*DATA LISTING*.
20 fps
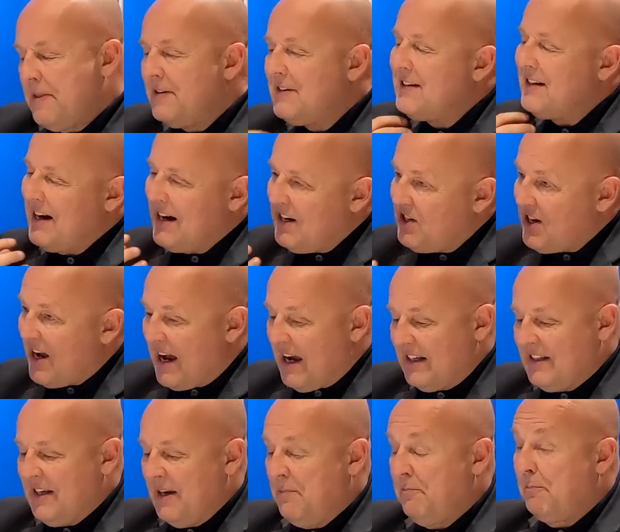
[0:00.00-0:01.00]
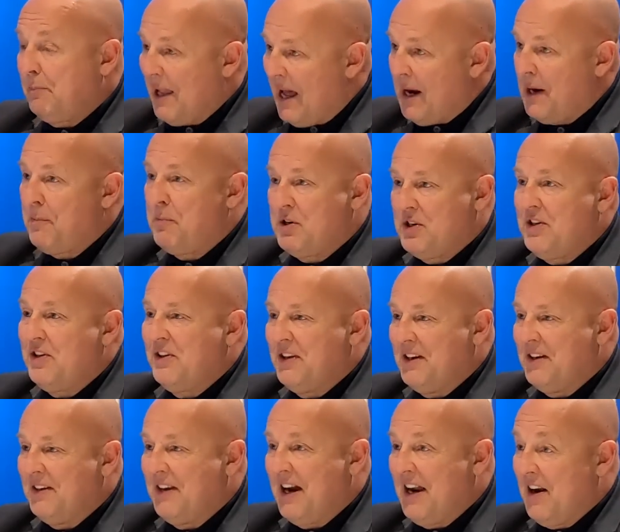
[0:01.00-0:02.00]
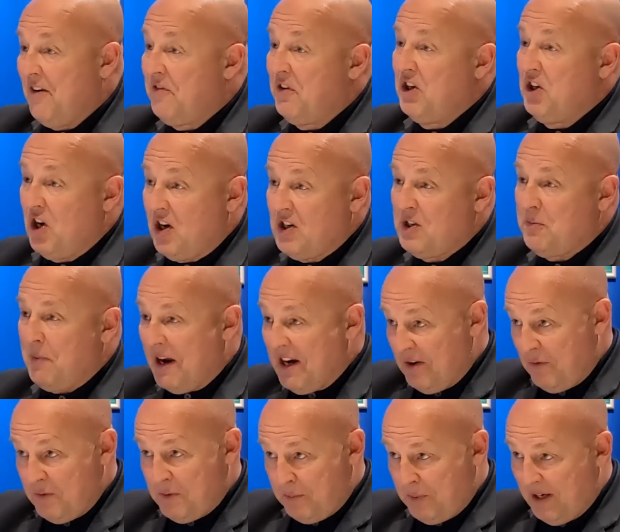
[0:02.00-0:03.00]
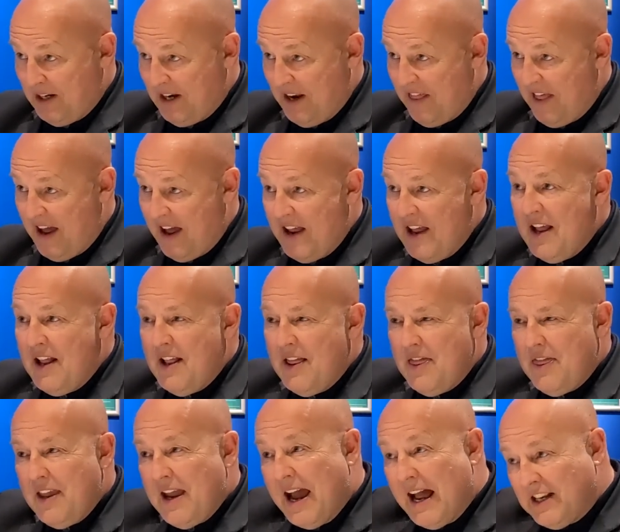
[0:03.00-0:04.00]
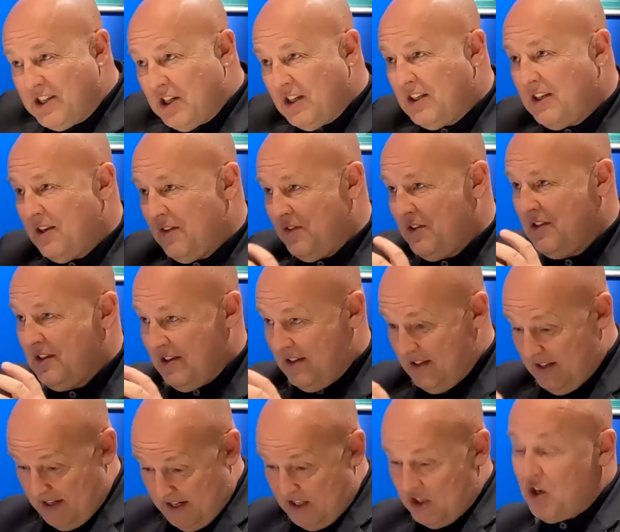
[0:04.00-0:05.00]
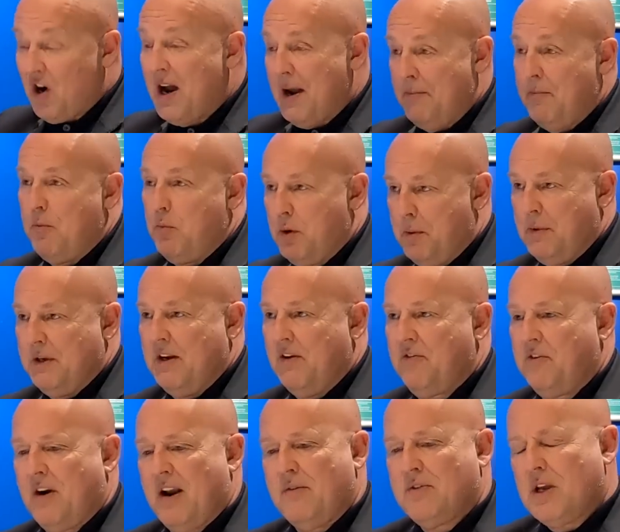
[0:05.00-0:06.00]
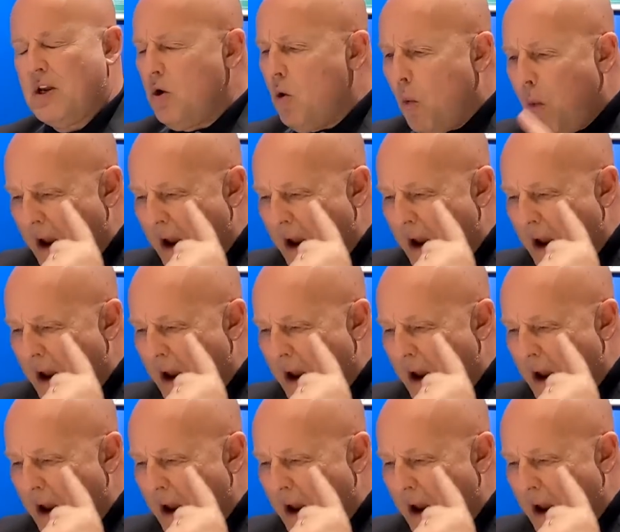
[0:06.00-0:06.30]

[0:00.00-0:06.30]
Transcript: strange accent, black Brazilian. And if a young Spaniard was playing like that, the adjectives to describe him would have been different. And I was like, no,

* * *

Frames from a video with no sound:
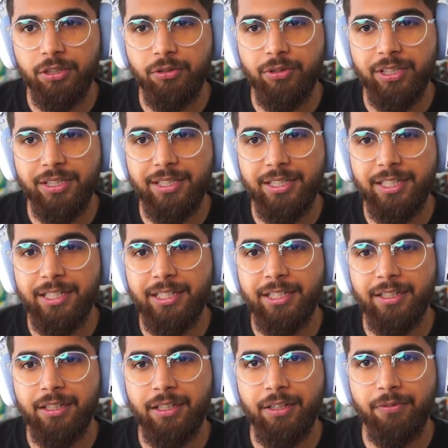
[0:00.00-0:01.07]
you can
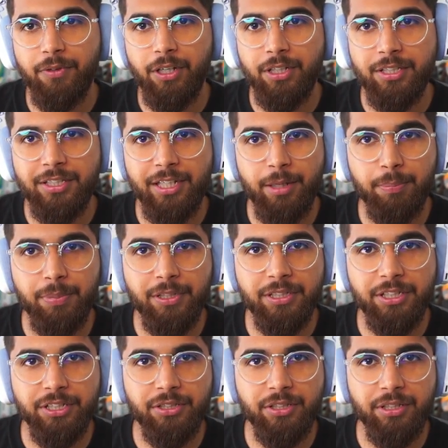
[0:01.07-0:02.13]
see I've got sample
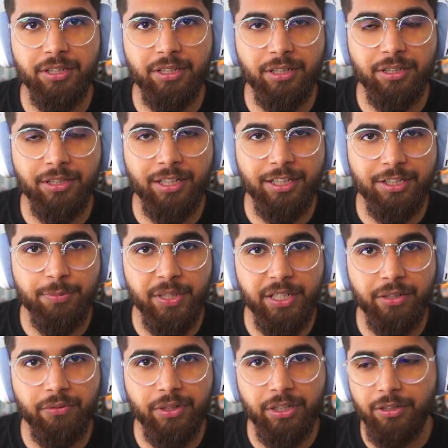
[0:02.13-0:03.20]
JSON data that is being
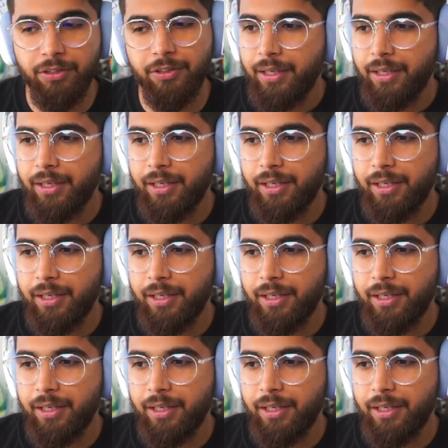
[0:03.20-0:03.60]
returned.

*HOW TO COMPLETE THIS TASK*. The answer is those lines of the material above that run from the one containing "[0:02.00-0:03.00]" up to and including the one containing "Transcript: strange accent, black", restated exactly and without images.

*EXERCISE RESPONSE*.
[0:02.00-0:03.00]
[0:03.00-0:04.00]
[0:04.00-0:05.00]
[0:05.00-0:06.00]
[0:06.00-0:06.30]

[0:00.00-0:06.30]
Transcript: strange accent, black Brazilian. And if a young Spaniard was playing like that, the adjectives to describe him would have been different. And I was like, no,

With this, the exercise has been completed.